*** Opening THE INPUT ***

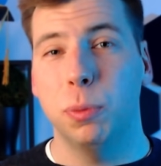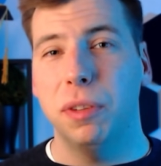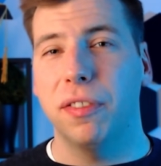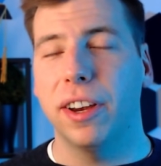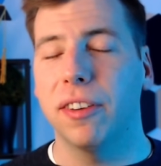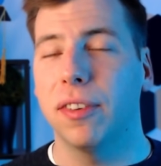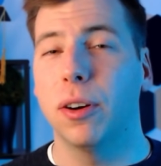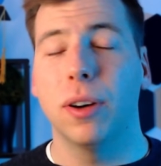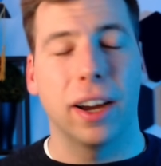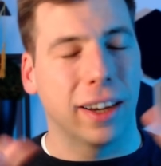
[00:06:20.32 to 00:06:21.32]
be fair
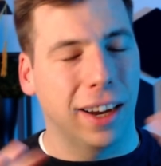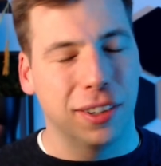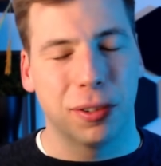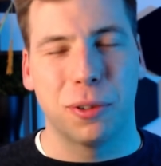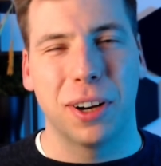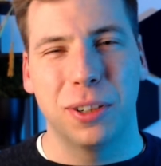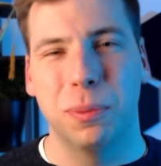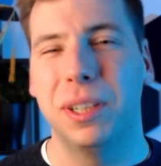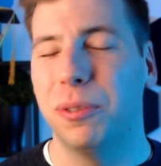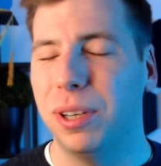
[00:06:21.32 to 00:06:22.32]
though, I kind of try to
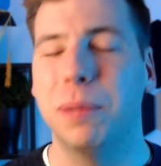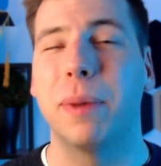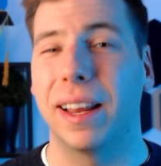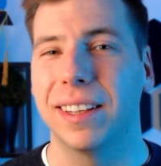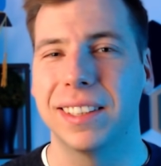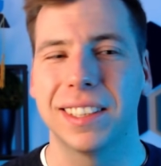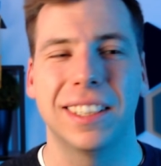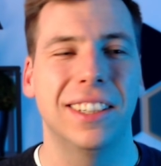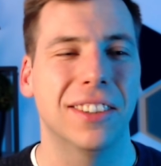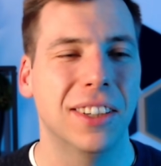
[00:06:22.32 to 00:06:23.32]
be really balanced
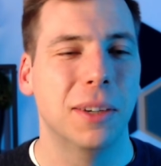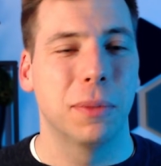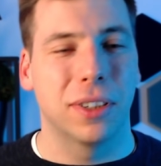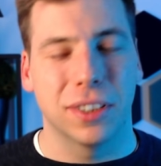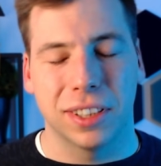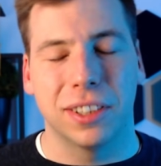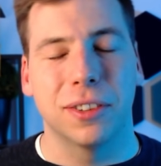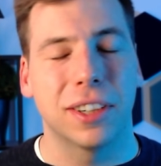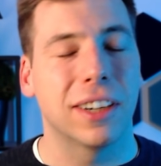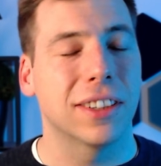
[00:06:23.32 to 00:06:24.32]
here, because I know
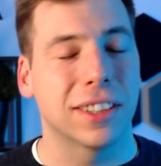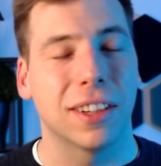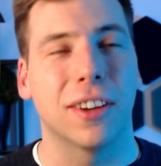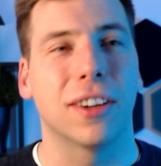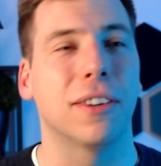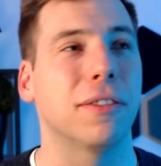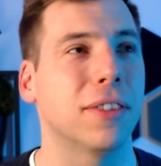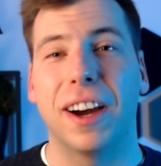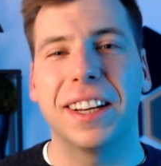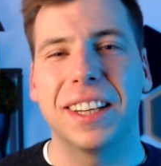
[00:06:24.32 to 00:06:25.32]
there is a lot of
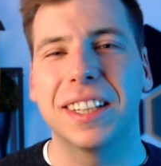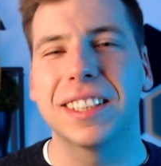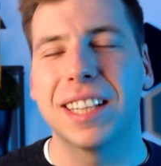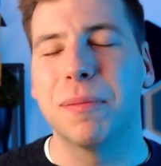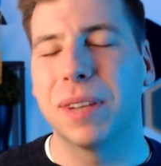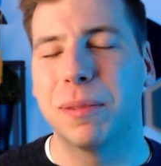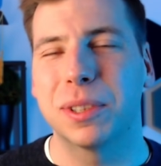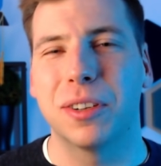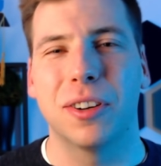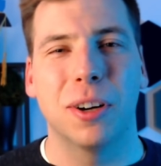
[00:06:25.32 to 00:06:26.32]
fighting sometimes
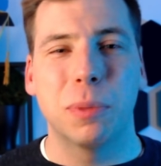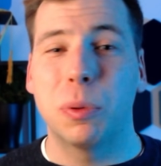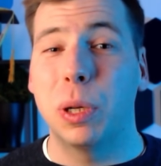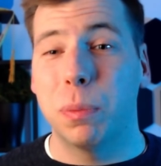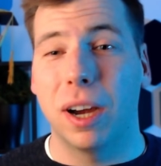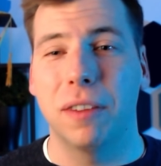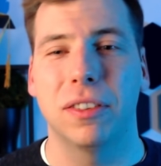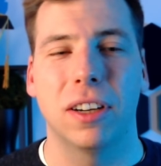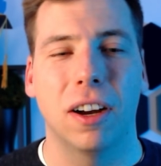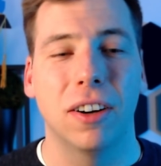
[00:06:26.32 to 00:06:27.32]
going on between Python
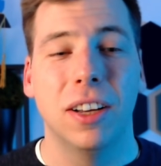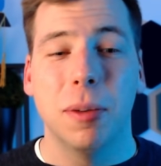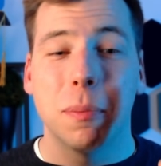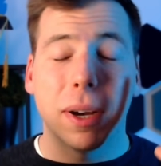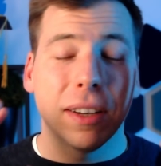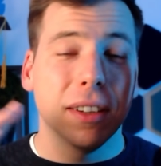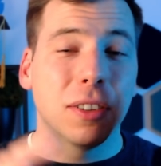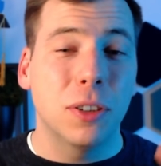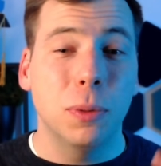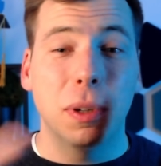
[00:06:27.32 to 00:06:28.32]
and R, but
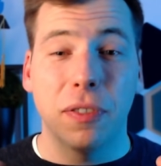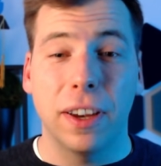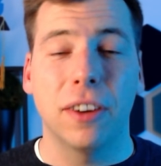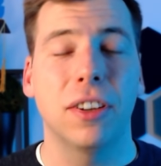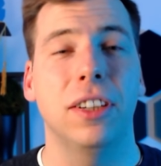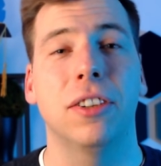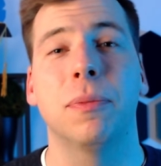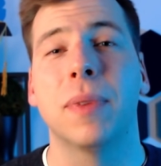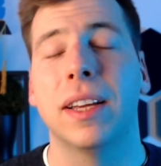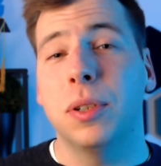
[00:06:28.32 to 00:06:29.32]
to be fair here,
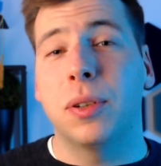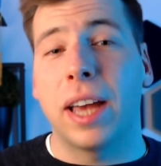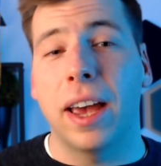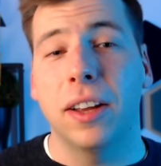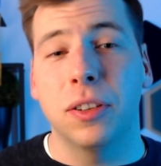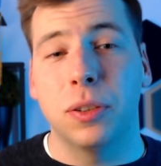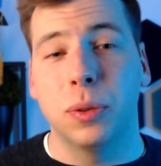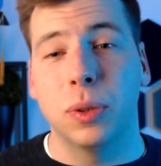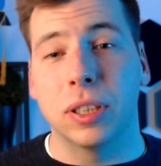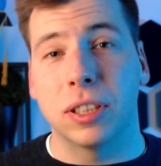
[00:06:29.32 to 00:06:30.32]
you can
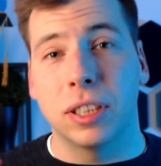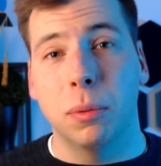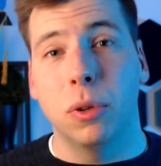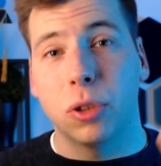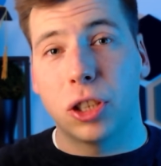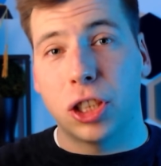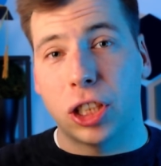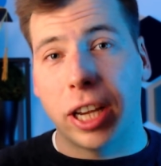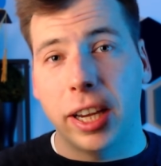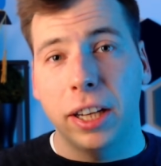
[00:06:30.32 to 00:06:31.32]
do a similar
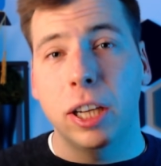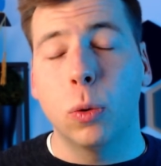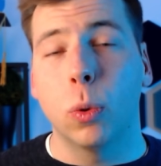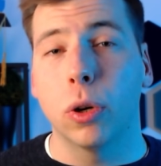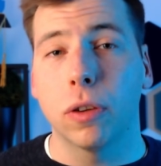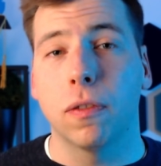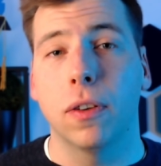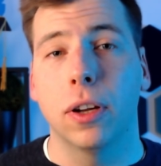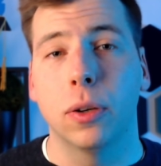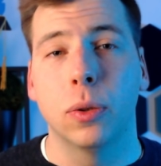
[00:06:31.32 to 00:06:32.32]
chaining
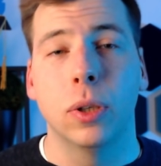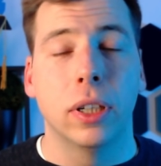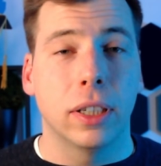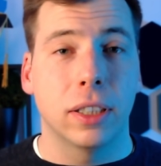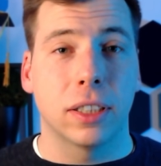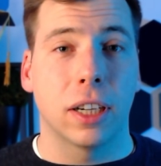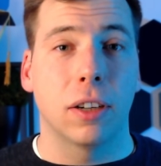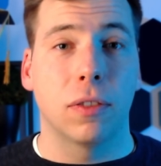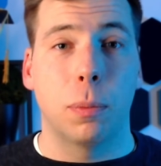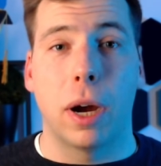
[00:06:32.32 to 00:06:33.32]
workflow inside
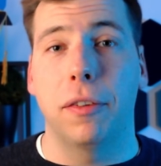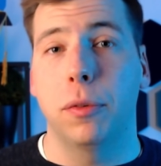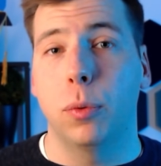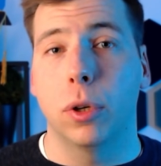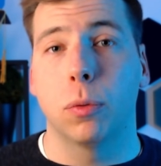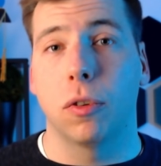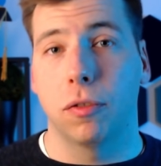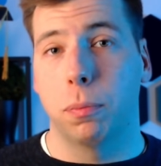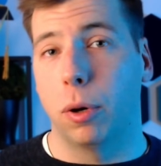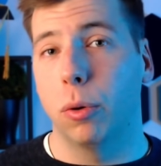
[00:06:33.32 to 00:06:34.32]
of the Python world
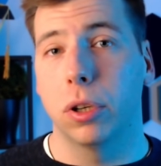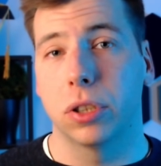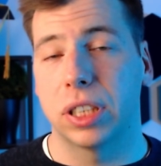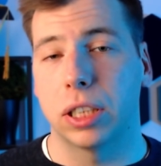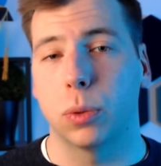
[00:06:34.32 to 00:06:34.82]
with polars as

*** Closing THE INPUT ***

Would you write out each record above exactly, with no images?

#### OUTPUT FOR THIS TASK:
[00:06:20.32 to 00:06:21.32]
be fair
[00:06:21.32 to 00:06:22.32]
though, I kind of try to
[00:06:22.32 to 00:06:23.32]
be really balanced
[00:06:23.32 to 00:06:24.32]
here, because I know
[00:06:24.32 to 00:06:25.32]
there is a lot of
[00:06:25.32 to 00:06:26.32]
fighting sometimes
[00:06:26.32 to 00:06:27.32]
going on between Python
[00:06:27.32 to 00:06:28.32]
and R, but
[00:06:28.32 to 00:06:29.32]
to be fair here,
[00:06:29.32 to 00:06:30.32]
you can
[00:06:30.32 to 00:06:31.32]
do a similar
[00:06:31.32 to 00:06:32.32]
chaining
[00:06:32.32 to 00:06:33.32]
workflow inside
[00:06:33.32 to 00:06:34.32]
of the Python world
[00:06:34.32 to 00:06:34.82]
with polars as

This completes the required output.